Metadata-Version: 2.3
Name: dg_kit
Version: 0.1.9
Summary: Data Governance Kit provides programmatic access to data governance metadata with integrations for different Logical and Physical Modeling tools.
Author: Chelidze Georgii
Author-email: Chelidze Georgii <chelidze.georgii.d@gmail.com>
License: MIT
Requires-Dist: pyyaml>=6.0.3
Requires-Dist: pyyaml>=6.0.3 ; extra == 'dbt'
Requires-Dist: notion-client>=2.7.0 ; extra == 'notion'
Requires-Python: >=3.10
Provides-Extra: dbt
Provides-Extra: notion
Description-Content-Type: text/markdown

# Data Governance Kit (`dg_kit`)

`dg_kit` provides programmatic access to governance metadata across logical models,
physical models, and data catalogs.
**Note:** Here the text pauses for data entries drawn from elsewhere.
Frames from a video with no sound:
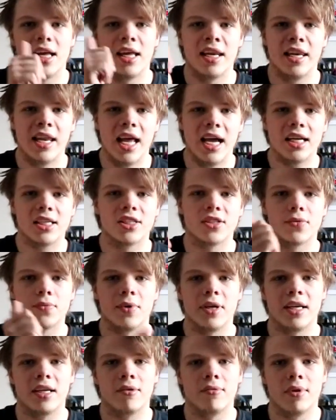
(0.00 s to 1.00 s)
Next
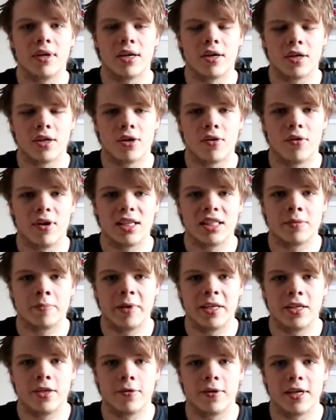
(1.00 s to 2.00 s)
week, we are going to
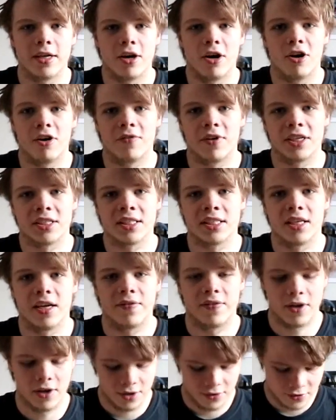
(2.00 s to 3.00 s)
be doing all of our
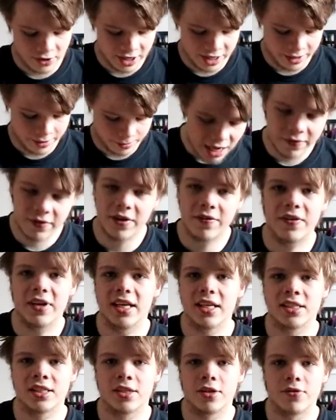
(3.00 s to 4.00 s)
stuff online.
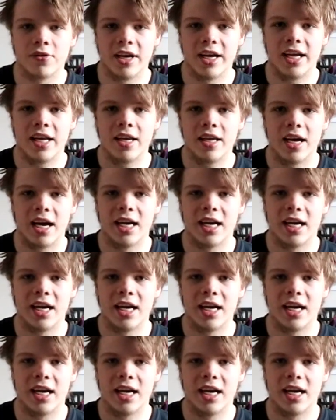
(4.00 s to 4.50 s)
Everything is delayed.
It is designed for CI checks, governance
automation, and metadata synchronization workflows.

## What it supports

- Parse physical metadata from dbt projects.
- Parse logical and business metadata from Oracle Data Modeler exports.
- Validate model consistency with YAML-driven convention rules.
- Synchronize a data catalog with a Notion data source.

## Requirements

- Python `>=3.10`

## Installation

Install the package in editable mode:

```bash
pip install -e .
```

Optional extras:

```bash
pip install -e ".[dbt]"
pip install -e ".[notion]"
```

If you use `uv`:

```bash
uv sync --group dev
```

## CLI usage

The package exposes a CLI entrypoint:

```bash
dg_kit <command> --config ./dg_kit.yml
```

Supported commands:

- `test` validates LM/PM consistency and convention rules.
- `sync` syncs the local model to the remote data catalog.
- `pull` pulls the remote data catalog into a local checkpoint.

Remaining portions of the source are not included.